KOMPAS.com - Wanita ini bernama LouAnne Johnson. Sederhana, tampak sangat cerdas dan bijaksana. Di tahun 1989 ia memilih meninggalkan kesatuannya di marinir Amerika lalu mengabdikan dirinya sebagai guru, pendidik, di Carlmont High School, Belmont, California, yang isinya murid-murid paling brengsek, sangat tidak termotivasi, tak mau dididik.
Menimbang-nimbang pengalamannya menegakkan disiplin di marinir, LouAnn mencoba pendekatan berbeda untuk mendapatkan perhatian serta respek dari ‘berandalan-berandalan’ di kelasnya. Bagi LouAnn, tanpa kedua hal itu ya percuma saja mengajari mereka pelajaran-pelajaran sesuai kurikulum.
Berbekal dua lagu Bob Dylan, "Mr Tambourine’s Man" dan "Do Not Go Gentle Into That Goodnight" yang sarat akan metafor dan sangat puitis, LouAnn mulai mendapatkan perhatian, respek bahkan cinta dari para muridnya.
Meski ditentang oleh kepala sekolah dan kolega-koleganya, LouAnn tetap bersikukuh menjalankan metoda pengajarannya. Tujuannya sama: murid-murid belajar banyak hal termasuk apa yang diwajibkan dalam kurikulum.
Kisah LouAnn menginspirasi banyak orang, terutama yang peduli pada pendidikan formal.
Di tahun 1995 Hollywood memvisualisasikannya dengan sempurna dalam film "The Dangerous Mind" dibintangi Michelle Pfeiffer.
Pendidikan formal tak hanya menjadi kepedulian kaum kebanyakan yang mampu membayar berapapun harga sebuah pendidikan, tapi juga kaum marginal, yang tak hanya melihatnya sebagai kemewahan, tetapi sekaligus kutukan.
Apakah kesalahan kurikulum? Tidak juga. Buku-buku wajib (textbook) yang dipakai? Belum tentu.
Bagaimana dengan metodologi? Nah, mungkin ini salah satu biangnya. Biang lainnya adalah common sense untuk alasan dan tujuan apa seseorang masuk ke ruang kelas, lalu di ujung hari apa yang sebenarnya ia dapatkan dari kelas itu.
Beberapa waktu lalu saya diundang untuk memberikan paparan tentang Link & Match dalam pendidikan tinggi oleh Forum Dosen Manajemen Indonesia (FMI) di UNJ. Bersama saya ada dua panelis lain yang juga seperti saya sama-sama datang dari latar belakang korporat.

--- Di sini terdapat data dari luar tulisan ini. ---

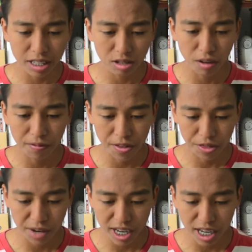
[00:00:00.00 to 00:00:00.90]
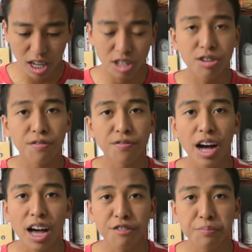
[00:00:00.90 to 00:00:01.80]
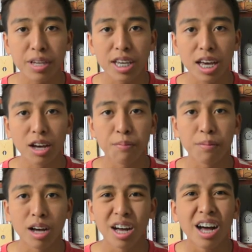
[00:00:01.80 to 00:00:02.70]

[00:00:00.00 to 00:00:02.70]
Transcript: at school for 3 to 5 p.m.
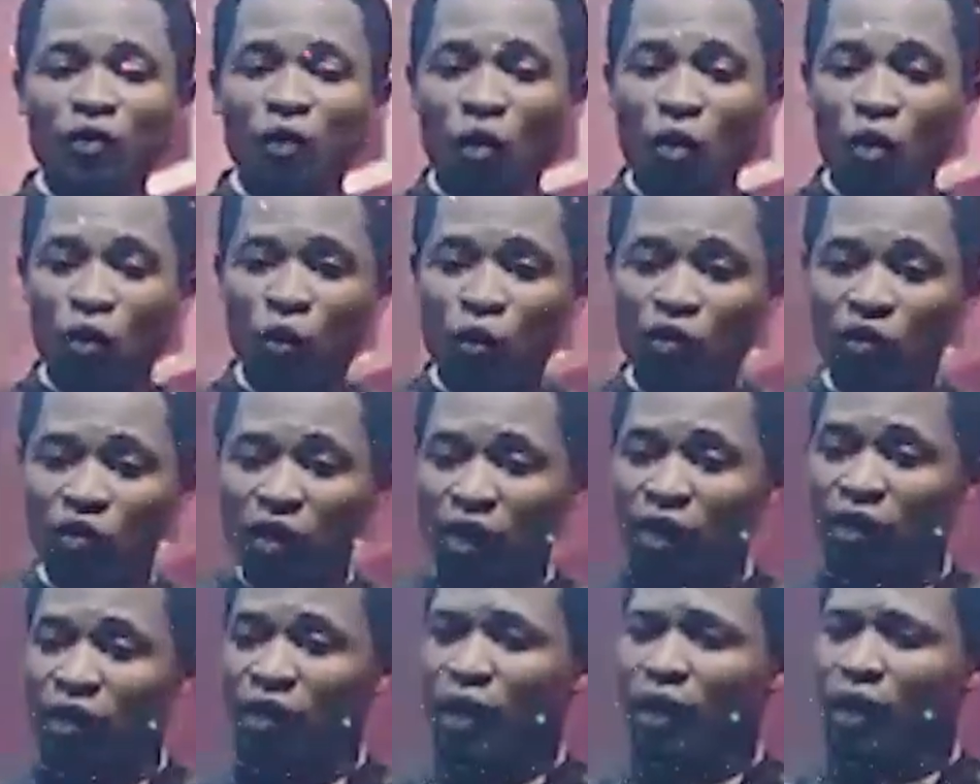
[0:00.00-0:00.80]
for
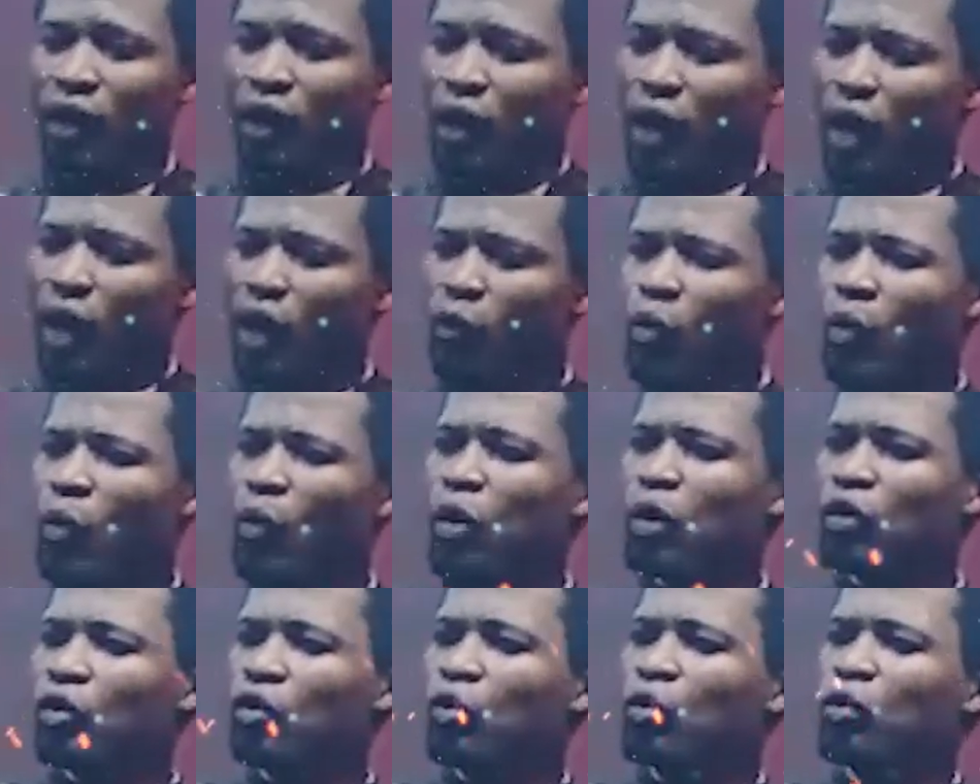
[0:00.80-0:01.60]
crusade and we
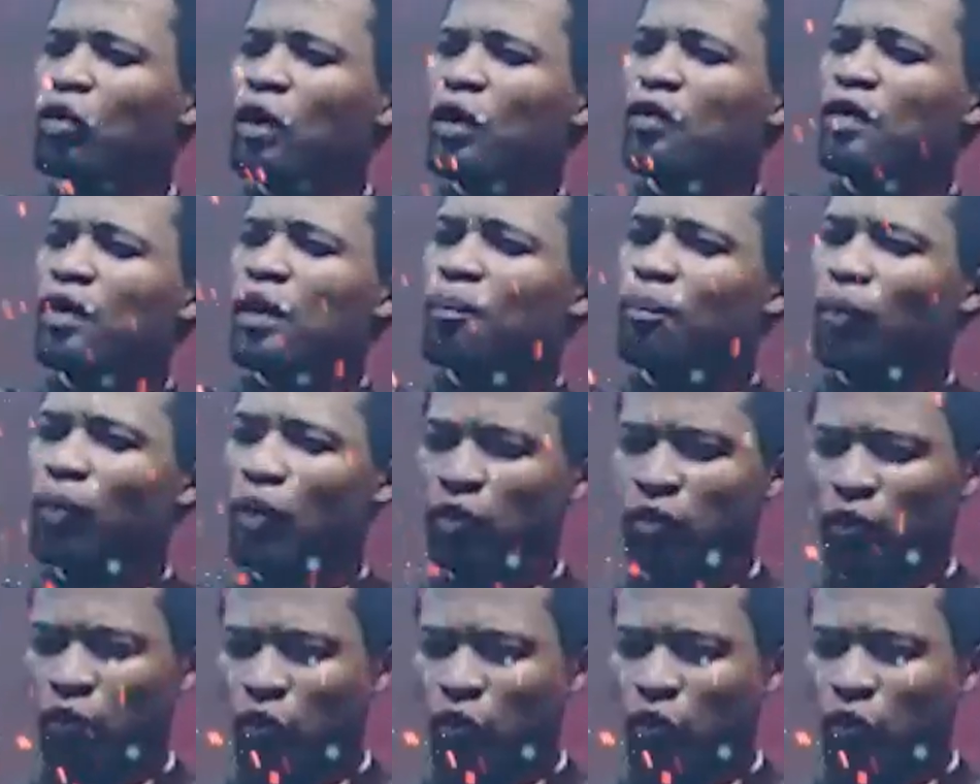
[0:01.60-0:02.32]
won 2,000 plus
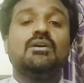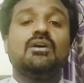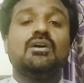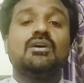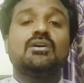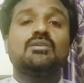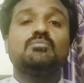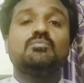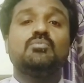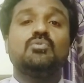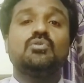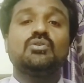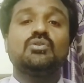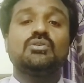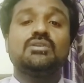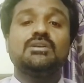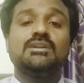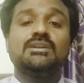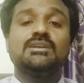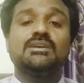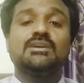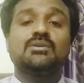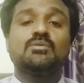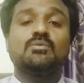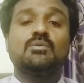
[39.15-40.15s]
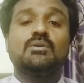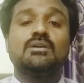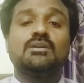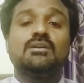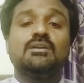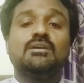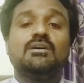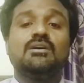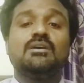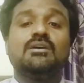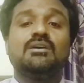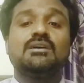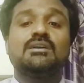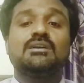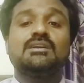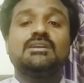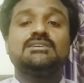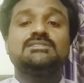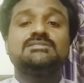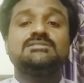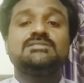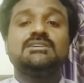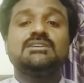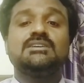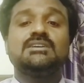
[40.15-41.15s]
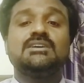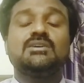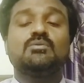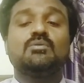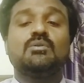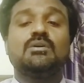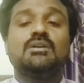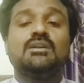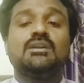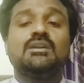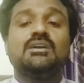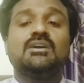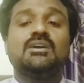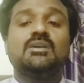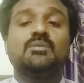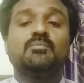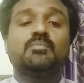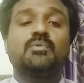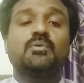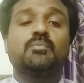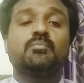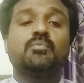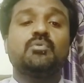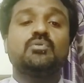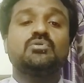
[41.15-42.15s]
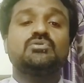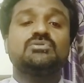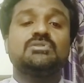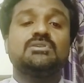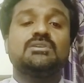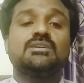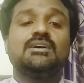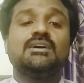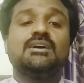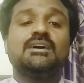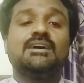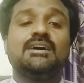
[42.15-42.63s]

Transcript: or more than equal or less than equal in proportion.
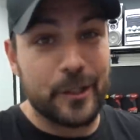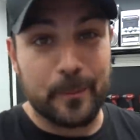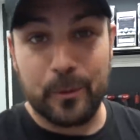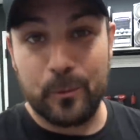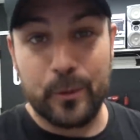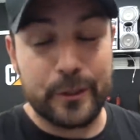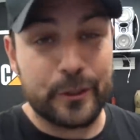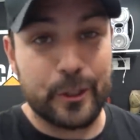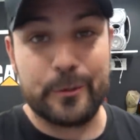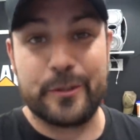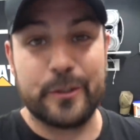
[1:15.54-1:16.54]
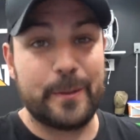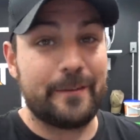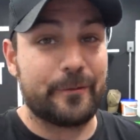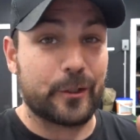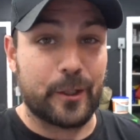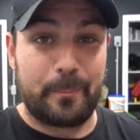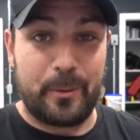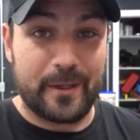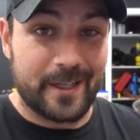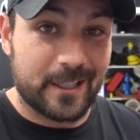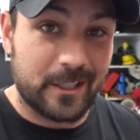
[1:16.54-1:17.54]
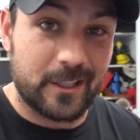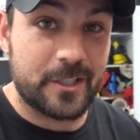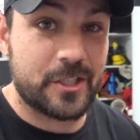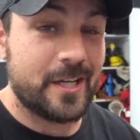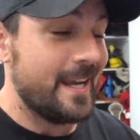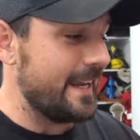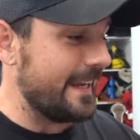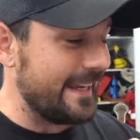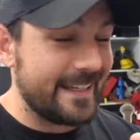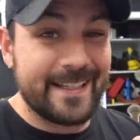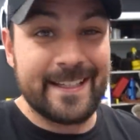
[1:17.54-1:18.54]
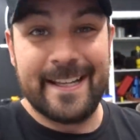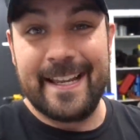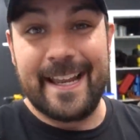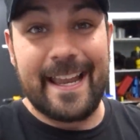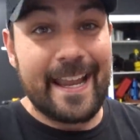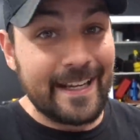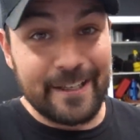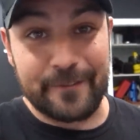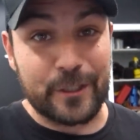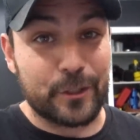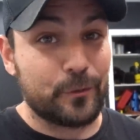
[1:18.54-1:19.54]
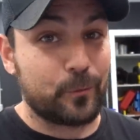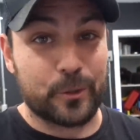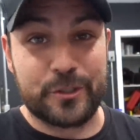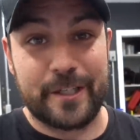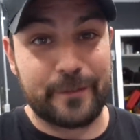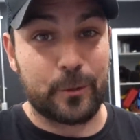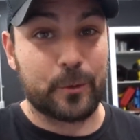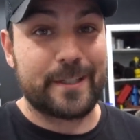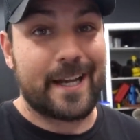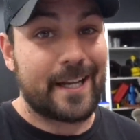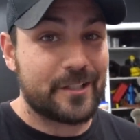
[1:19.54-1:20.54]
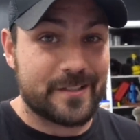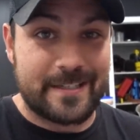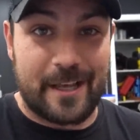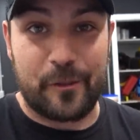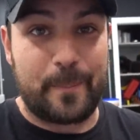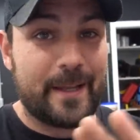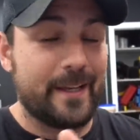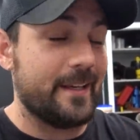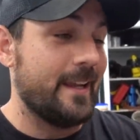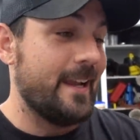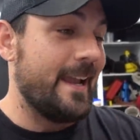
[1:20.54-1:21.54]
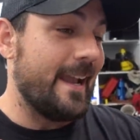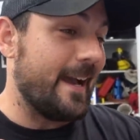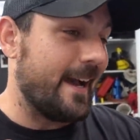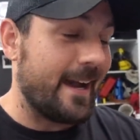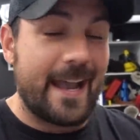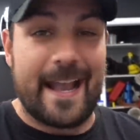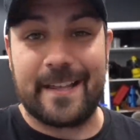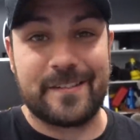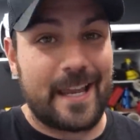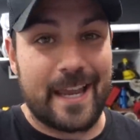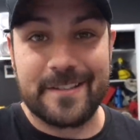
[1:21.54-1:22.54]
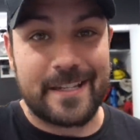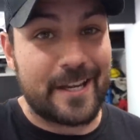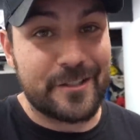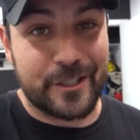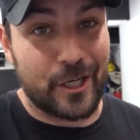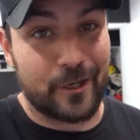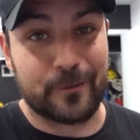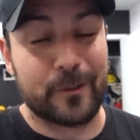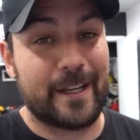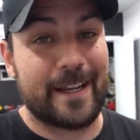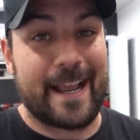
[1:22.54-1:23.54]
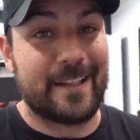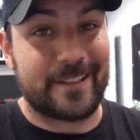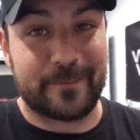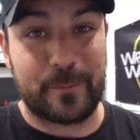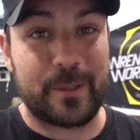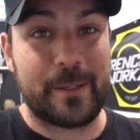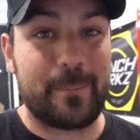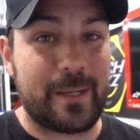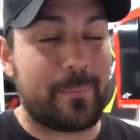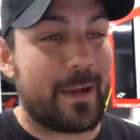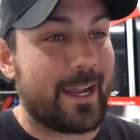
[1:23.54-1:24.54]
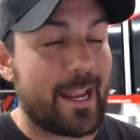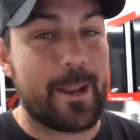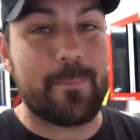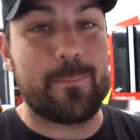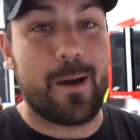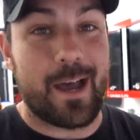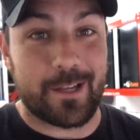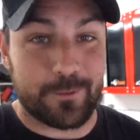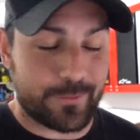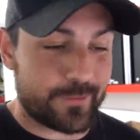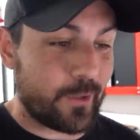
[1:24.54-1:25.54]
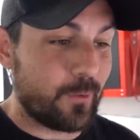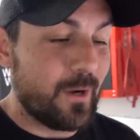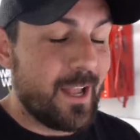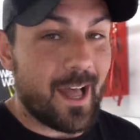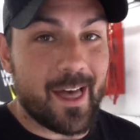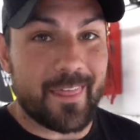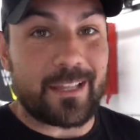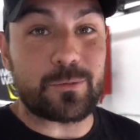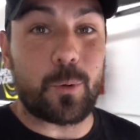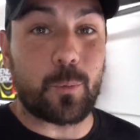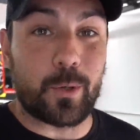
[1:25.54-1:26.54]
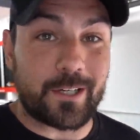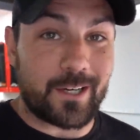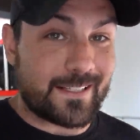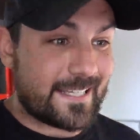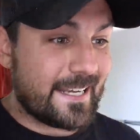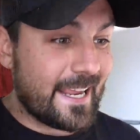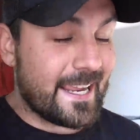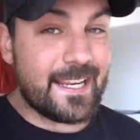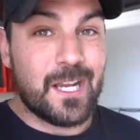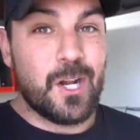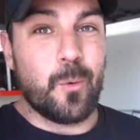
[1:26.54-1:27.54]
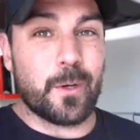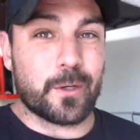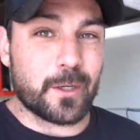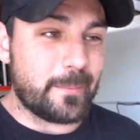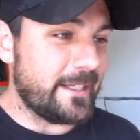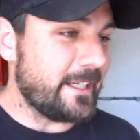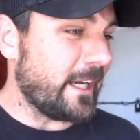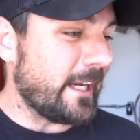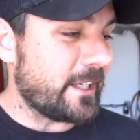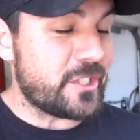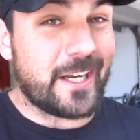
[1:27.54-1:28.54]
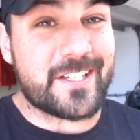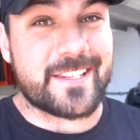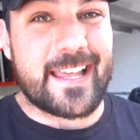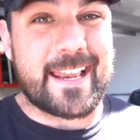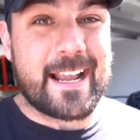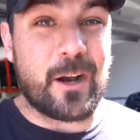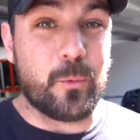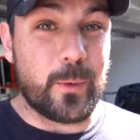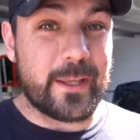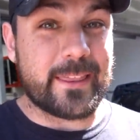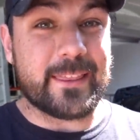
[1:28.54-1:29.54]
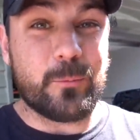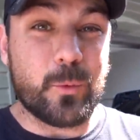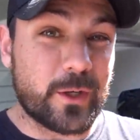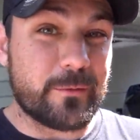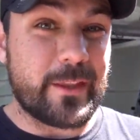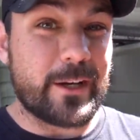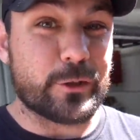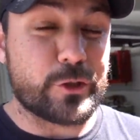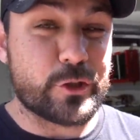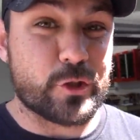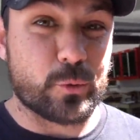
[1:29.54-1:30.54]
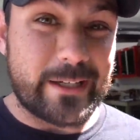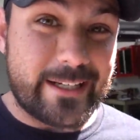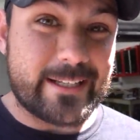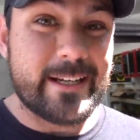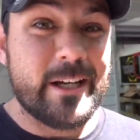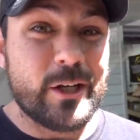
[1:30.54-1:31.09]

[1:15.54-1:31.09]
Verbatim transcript: number one go-to if you're gonna put a clutch in any vehicle, Ford, Chevy, or Dodge, South Bend uh, has, has, has you covered and has everybody beat by a mile. So uh, that's what we're working on today. We are gonna be uh, changing that out with one of their street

Dalam forum yang dihadiri banyak dosen manajemen tersebut muncul kegelisahan: apakah yang kita ajarkan benar-benar dibutuhkan oleh industri. Bila tidak, apakah nanti para mahasiswa itu akan kita biarkan berjuang sendirian, atau malah menambah statistik pengangguran di tanah air?
Saya sengaja tayangkan matakuliah-matakuliah yang rata-rata diajarkan di berbagai program studi manajemen (S1) di kampus-kampus kita. Ini visualisasi yang paling kasat mata.
Dengan suara yang lebih berat, saya katakan “this is what you have been teaching them”.
Sebenarnya itu pula yang saya lakukan sesuai textbook saat saya mengajar sebagai praktisi. Rangkuman itu ada di bagian sebelah kiri slide saya. Lalu saya tayangkan kebutuhan industri (saya tak ingin latah dengan menyebutnya “Kebutuhan Industry 4.0”) di bagian sebelah kanan. “This is what the industry needs. So, where is the culprit?”
Ternyata kebanyakan peserta forum juga sudah lama melihat dua visualisasi yang kontras ini, tapi tak tahu harus mengurai dari mana dulu. Kenyataan lain yang menyesakkan adalah bahwa banyak manager unggul di perusahaan-perusahaan yang akhirnya jadi pimpinan puncak justru datang dari engineering school.